August 25, 2013

THE RIGHT IS JUST AS HAPPY WITH THE FICTIONAL VERSION:

Among many Egyptians, a dramatic shift in favor of the military  (Mary Beth Sheridan and Abigail Hauslohner, August 22  2013, Washington Post)

[T]he public's rejection of Morsi is rooted in the wildly high hopes that ordinary Egyptians had for the Arab Spring -- and their bitterness at how democracy failed to deliver jobs or social justice.  

When Egyptians revolted in 2011 against Mubarak, it reflected their disgust with his government's corruption, police abuses and inability to provide jobs for the swelling population.  

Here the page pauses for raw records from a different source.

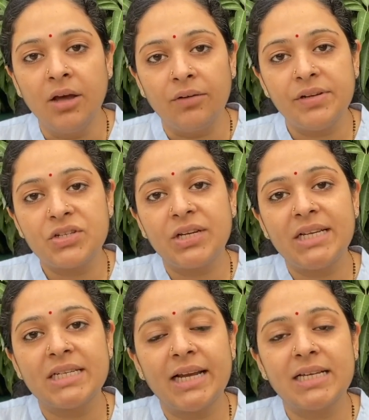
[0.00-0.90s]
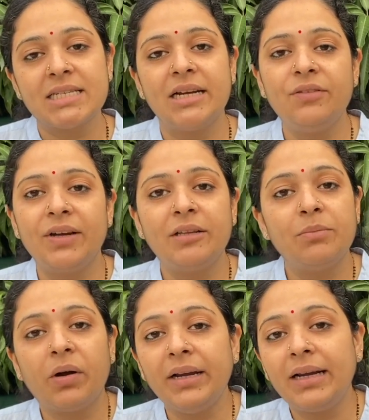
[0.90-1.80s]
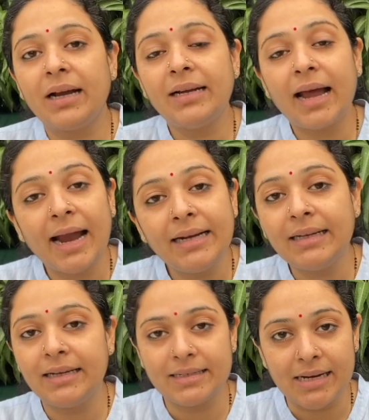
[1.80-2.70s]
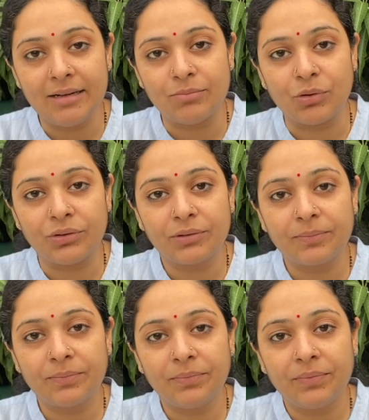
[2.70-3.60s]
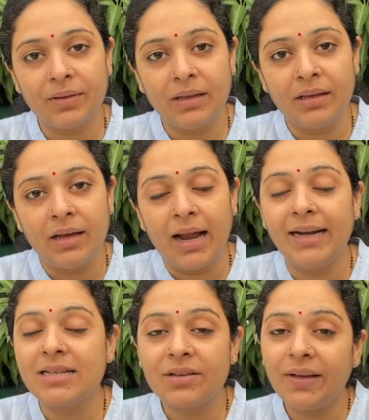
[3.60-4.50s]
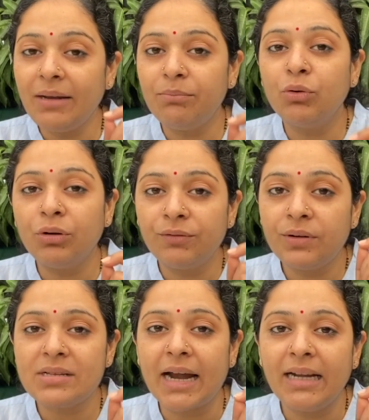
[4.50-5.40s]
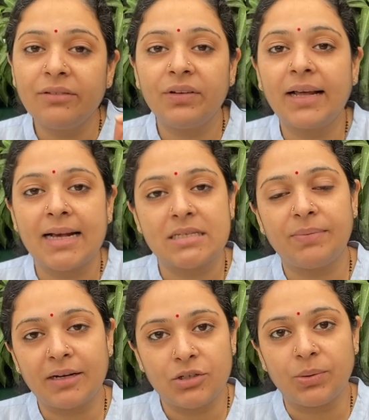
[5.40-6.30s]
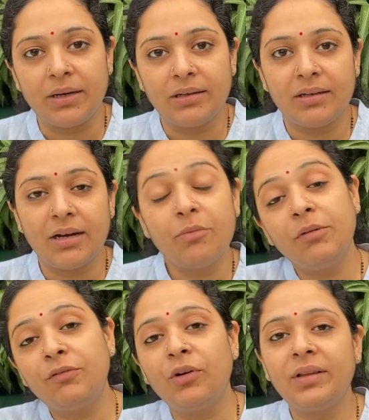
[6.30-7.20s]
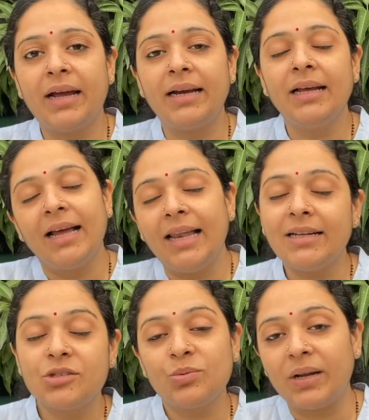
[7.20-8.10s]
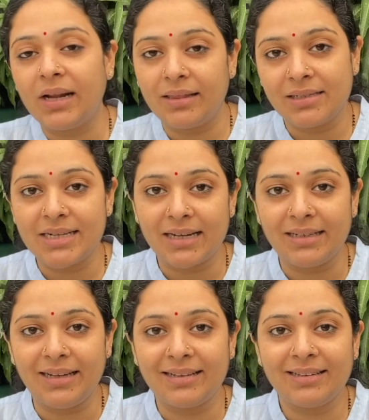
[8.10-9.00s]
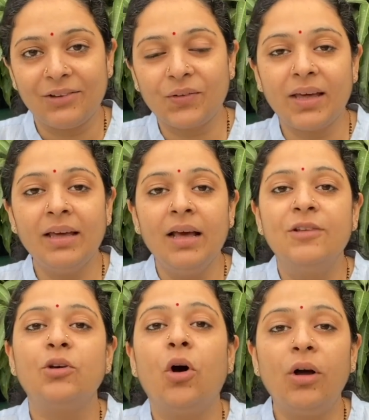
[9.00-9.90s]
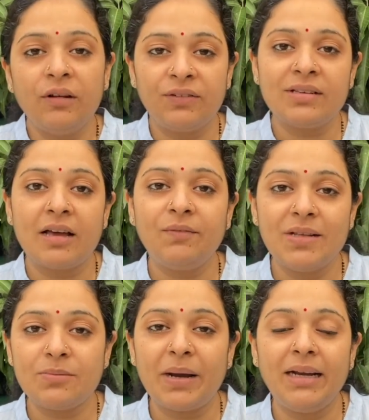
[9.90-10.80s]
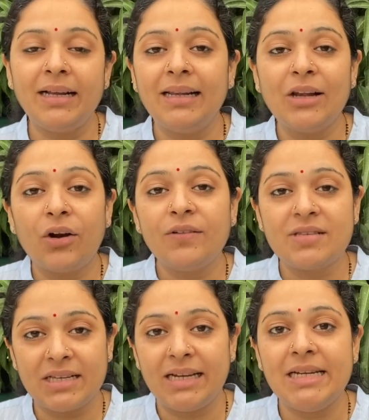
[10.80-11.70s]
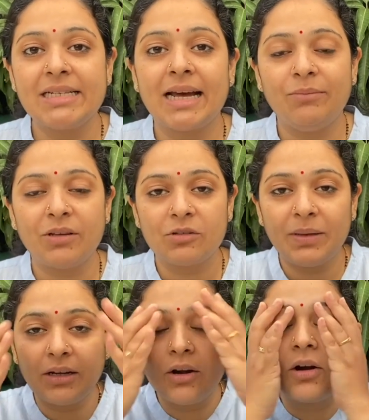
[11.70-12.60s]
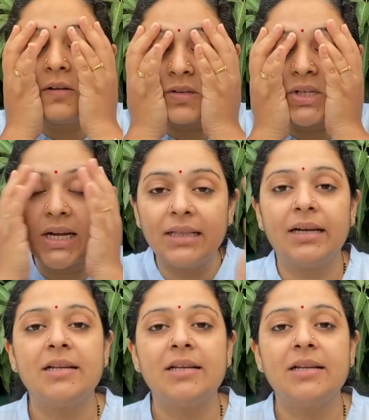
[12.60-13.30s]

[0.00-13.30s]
which reach an extent where the body can't handle it anymore. And there's a very beautiful scientific aspect to it. Now before that, let's do another technique, okay? So all of us have been spending a lot of screen time. There's been a lot of strain that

In the lead-up last year to the country's first free presidential elections, candidates offered not so much policy proposals as visions of a new country.  

"Islam is the solution" was the Muslim Brotherhood's pledge. Working-class Egyptians such as Mohammed Abdul Qadir, 43, took that to heart.  

"I only wanted one thing: to be ruled under sharia," or Islamic law, the cabdriver said. "But this didn't happen. There was only more injustice." By "sharia," Abdul Qadir didn't mean a ban on alcohol or a requirement that women wear veils. He meant the creation of a broadly just society, the kind promoted in Islamic teachings.  

But his life only got worse as the already weak economy sputtered. Tourism and foreign investment dried up amid political uncertainty. There were gasoline shortages. Food prices climbed.  

When Abdul Qadir became ill, he found that he couldn't afford the cost of hospital treatment. [...]

For upper-class Egyptians and many secular middle-class families, Islamists threatened the lifestyles that they had come to enjoy under Mubarak.  

Morsi's government failed to put in place any strict Islamic legislation. But men who let their daughters drive cars or walk around without head scarves felt as if they were being judged, said Hamdeen Sabahi, a secularist politician who ran against Morsi and others in the presidential election.  

"Maybe it wasn't a noticeable factor, but it was very harmful for many Egyptians," he said.  

For opponents of the Brotherhood, it has been easy to demonize the group. 

They have tapped into decades of government propaganda alleging that the organization has shadowy terrorist ties.  

Egyptian television and newspapers, parroting the new government's narrative, have propagated elaborate conspiracy theories connecting the group to foreign agents, massacres and evil plots. 

One widely circulating theory holds that the United States had backed Morsi to divide Egypt and weaken its military.  

When the military did step in, it meant "that our army stood with our people against such a conspiracy," Sabahi said.  

"It doesn't matter whether this was fact or illusion," he said.